- Work to be completed:
Restate each line below word for word, skipping every picture.

- Records for the task:
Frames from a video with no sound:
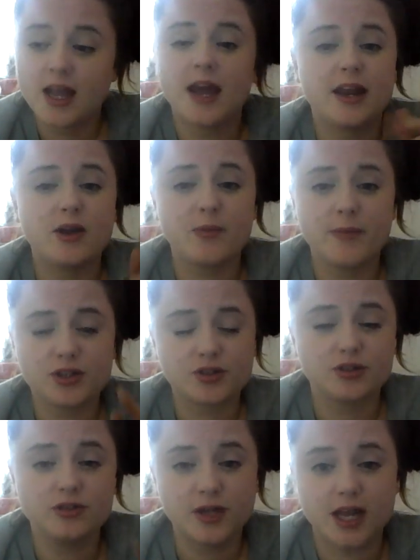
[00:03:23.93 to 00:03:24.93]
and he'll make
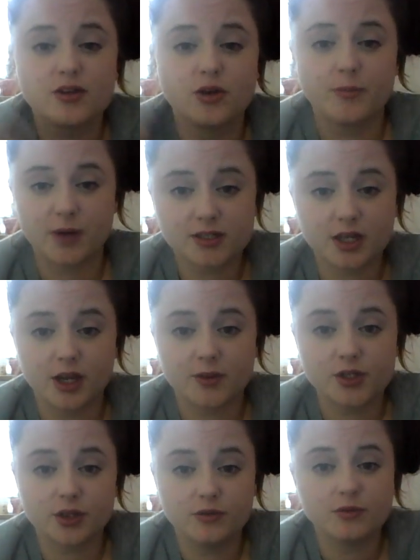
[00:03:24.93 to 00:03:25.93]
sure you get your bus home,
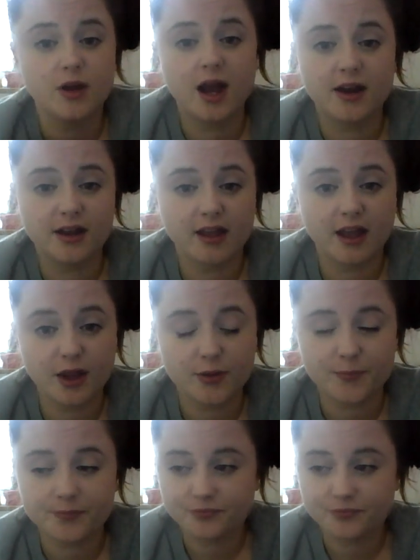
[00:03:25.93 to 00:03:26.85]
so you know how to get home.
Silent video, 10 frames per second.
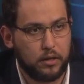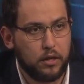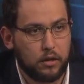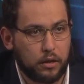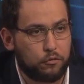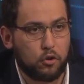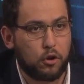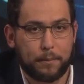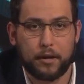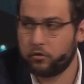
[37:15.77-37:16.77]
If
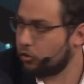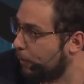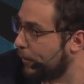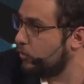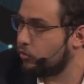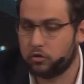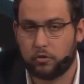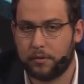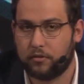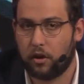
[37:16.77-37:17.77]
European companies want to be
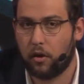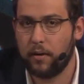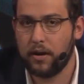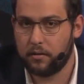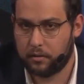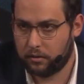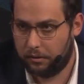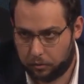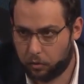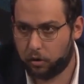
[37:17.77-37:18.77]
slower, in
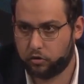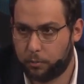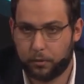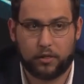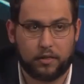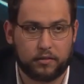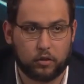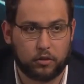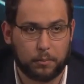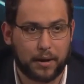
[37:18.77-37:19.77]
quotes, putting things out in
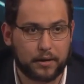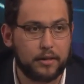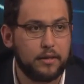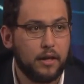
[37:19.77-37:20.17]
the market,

- Answer section:
Frames from a video with no sound:
[00:03:23.93 to 00:03:24.93]
and he'll make
[00:03:24.93 to 00:03:25.93]
sure you get your bus home,
[00:03:25.93 to 00:03:26.85]
so you know how to get home.
Silent video, 10 frames per second.
[37:15.77-37:16.77]
If
[37:16.77-37:17.77]
European companies want to be
[37:17.77-37:18.77]
slower, in
[37:18.77-37:19.77]
quotes, putting things out in
[37:19.77-37:20.17]
the market,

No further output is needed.